Depois do chefe de gabinete do governador Jaques Wagner, Fernando Schmidt, ter afirmado que, caso o julgamento das ações questionadoras do PPP mostre que essa opção pelo governo é acertada, o Estado ingressará com uma ação por perdas e danos para responsabilizar os autores das mesmas, ontem, o conselheiro do Tribunal de Contas do Estado (TCE), Pedro Lino, avisou que processará criminalmente Schmidt por ameaça. Também ontem, o Ministério Público Federal (MPF) divulgou uma nota em que trata de coerção e lamenta as declarações do chefe de gabinete.
A matéria Schmidt ameaça contra-atacar MP publicada ontem, 28, em A TARDE, traz a afirmação do chefe de gabinete de Wagner de que, caso os questionamentos apresentados pelo MPF, Ministério Público do Estado da Bahia (MP-BA) e TCE ao convênio estejam equivocados e se estes vierem a prejudicar a construção da nova arena para utilização na Copa do Mundo de Futebol de 2014, o Estado deverá ingressar com ação por perdas e danos contra os autores das ações.
Agredidos Os integrantes dos órgãos fiscalizadores, por sua vez, reagiram e classificaram as declarações de "tentativas absurdas de impedir o trabalho de fiscalização e defesa do patrimônio público".

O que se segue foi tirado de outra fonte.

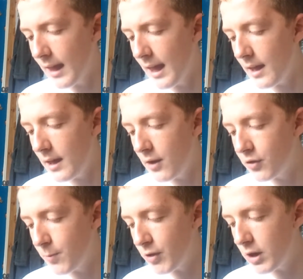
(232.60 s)
It
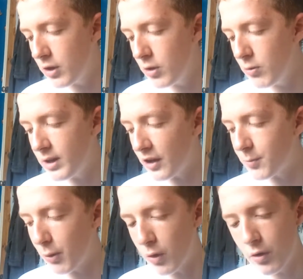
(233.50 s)
is to bring a new
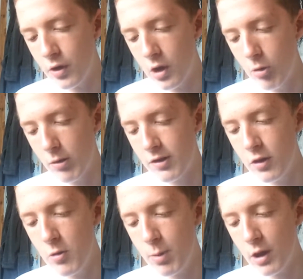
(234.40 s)
dashboard with
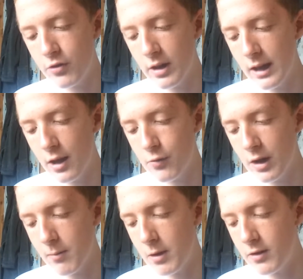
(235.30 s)
new personalised
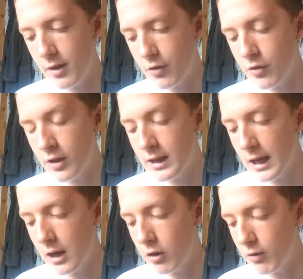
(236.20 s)
recommendations and
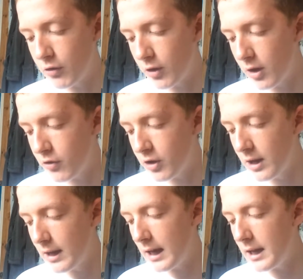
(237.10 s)
category search
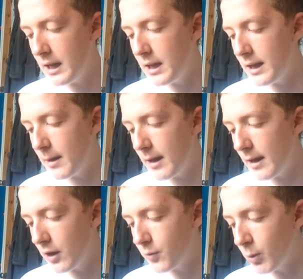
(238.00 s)
and
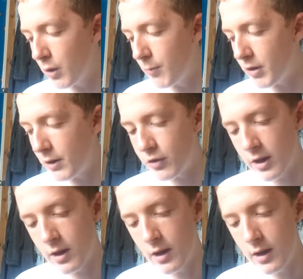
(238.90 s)
Internet Explorer
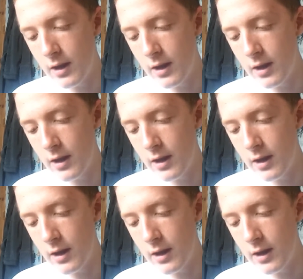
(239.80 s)
browser.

"Eu, os demais conselheiros e os integrantes dos Ministérios Públicos estamos nos sentindo agredidos . Por isso,vou interpelar o chefe de gabinete criminalmente para que ele diga a quem vai processar", atacou Pedro Lino, conselheiro do TCE. Lino ainda acrescentou: "O Tribunal quer tentar evitar que gastos absurdos como o que se pretende fazer na demolição e construção da Fonte Nova aconteçam. Proteger o erário de um gasto de R$ 1 bilhão, que poderia ser de apenas R$ 10 milhões".
O MPF, por sua vez, foi enfático ao afirmar que não aceitará nenhum tipo de coerção: "Na certeza de que um Estado Democrático de Direito não se constrói com base na coerção, direta ou velada, o Ministério Público lamenta as afirmações do chefe do gabinete do governador Jaques Wagner, Fernando Schmidt ", afirmou em nota divulgada ontem.